*** Begin section ***

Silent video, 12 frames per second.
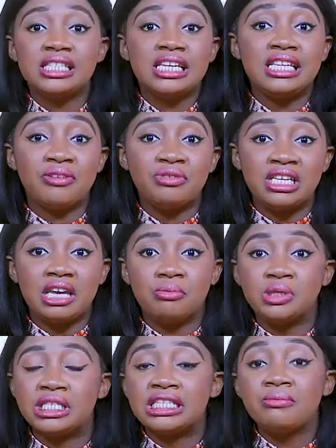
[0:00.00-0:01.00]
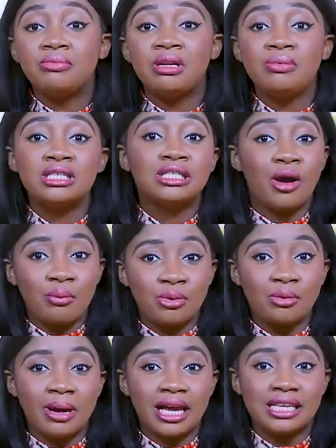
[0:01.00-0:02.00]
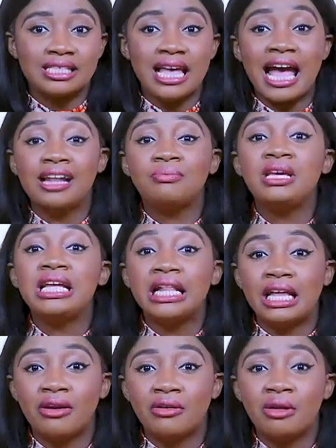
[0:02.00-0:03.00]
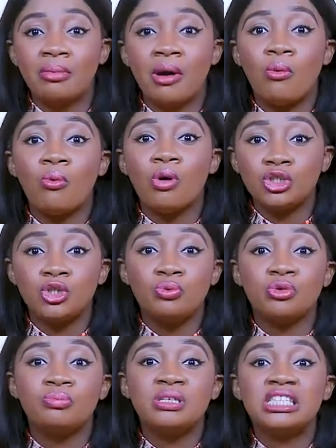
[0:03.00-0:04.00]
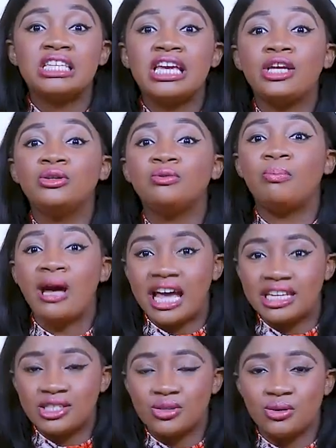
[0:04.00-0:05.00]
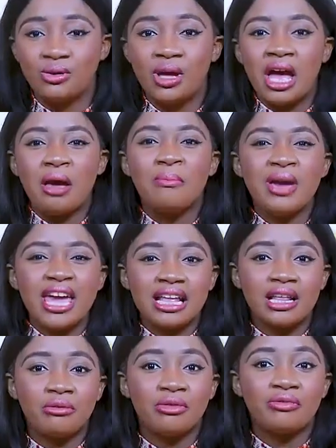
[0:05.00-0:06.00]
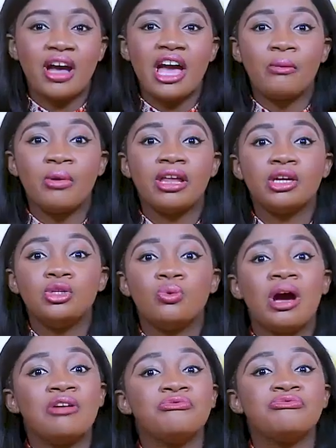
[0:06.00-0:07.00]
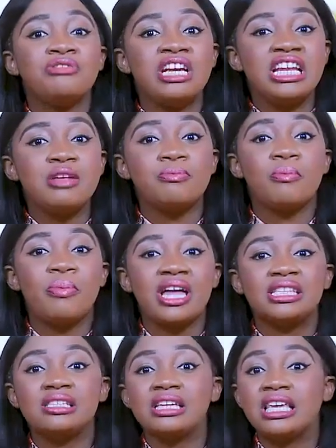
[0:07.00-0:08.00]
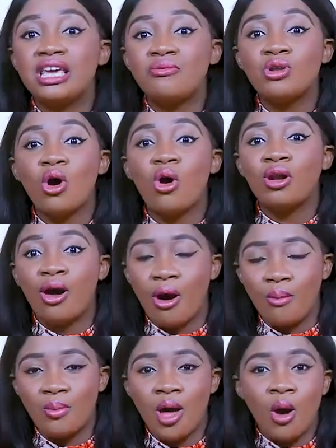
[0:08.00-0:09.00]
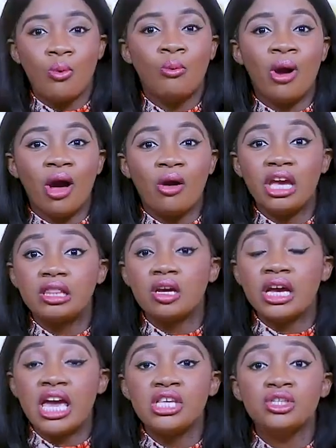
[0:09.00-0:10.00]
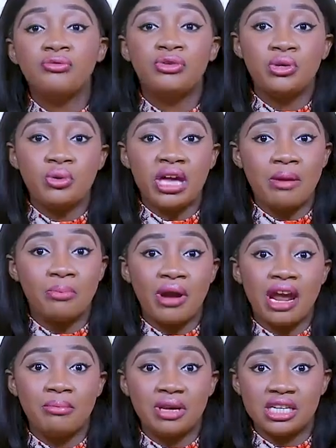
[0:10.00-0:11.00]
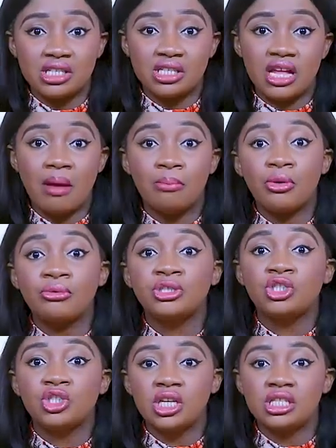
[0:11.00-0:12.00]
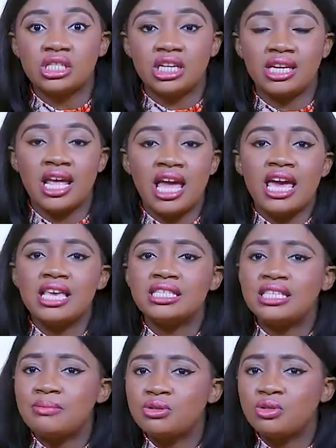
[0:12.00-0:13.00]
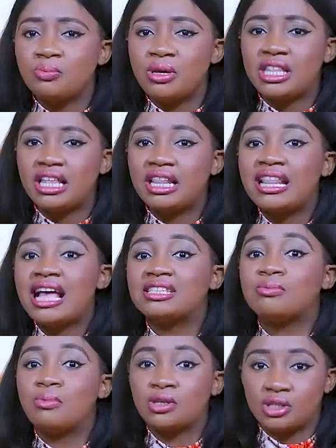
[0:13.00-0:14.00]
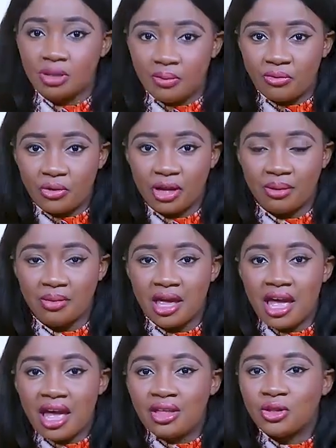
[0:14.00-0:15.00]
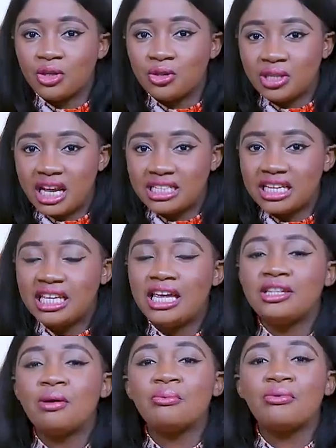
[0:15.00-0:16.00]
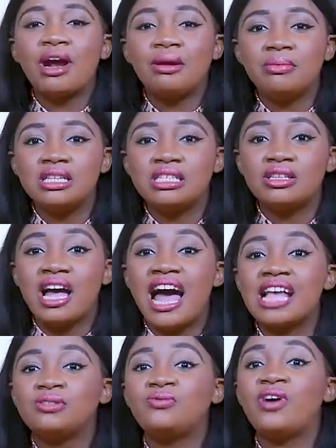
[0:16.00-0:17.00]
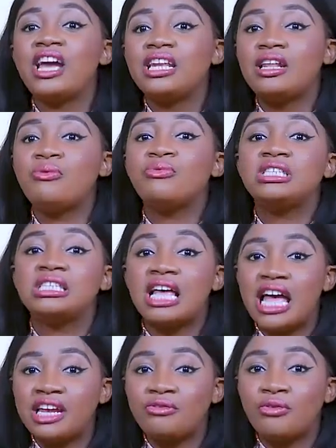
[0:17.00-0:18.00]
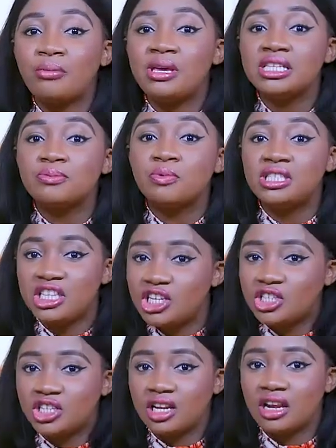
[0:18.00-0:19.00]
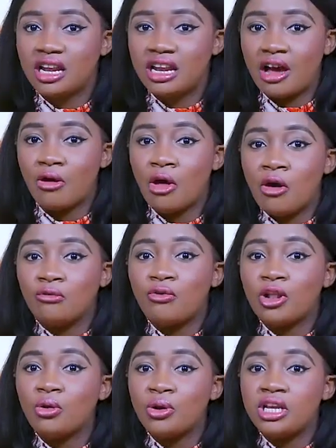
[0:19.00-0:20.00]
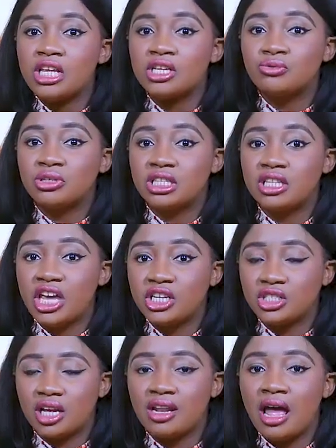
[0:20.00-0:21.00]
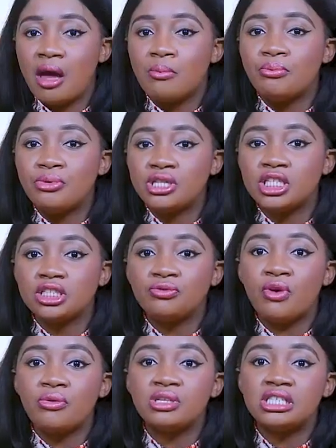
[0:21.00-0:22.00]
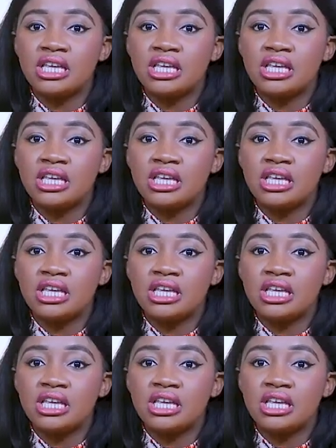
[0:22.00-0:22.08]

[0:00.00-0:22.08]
is inevitable simply means compromise, and being clear about what you would be saying goodbye to may clarify whether you are really prepared to give it all up. Well, in the case of UK Prime Minister Boris Johnson, it seems to be the last bus stop for him. The United Kingdom Prime Minister has finally resigned from his position. Now, following his resignation, British Foreign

*** End section ***

• _EXERCISE DESCRIPTION_:
Pictures are to be left out; otherwise, copy exactly each line from the one containing "[0:09.00-0:10.00]" through the last line of the listing.

• _TASK RESPONSE_:
[0:09.00-0:10.00]
[0:10.00-0:11.00]
[0:11.00-0:12.00]
[0:12.00-0:13.00]
[0:13.00-0:14.00]
[0:14.00-0:15.00]
[0:15.00-0:16.00]
[0:16.00-0:17.00]
[0:17.00-0:18.00]
[0:18.00-0:19.00]
[0:19.00-0:20.00]
[0:20.00-0:21.00]
[0:21.00-0:22.00]
[0:22.00-0:22.08]

[0:00.00-0:22.08]
is inevitable simply means compromise, and being clear about what you would be saying goodbye to may clarify whether you are really prepared to give it all up. Well, in the case of UK Prime Minister Boris Johnson, it seems to be the last bus stop for him. The United Kingdom Prime Minister has finally resigned from his position. Now, following his resignation, British Foreign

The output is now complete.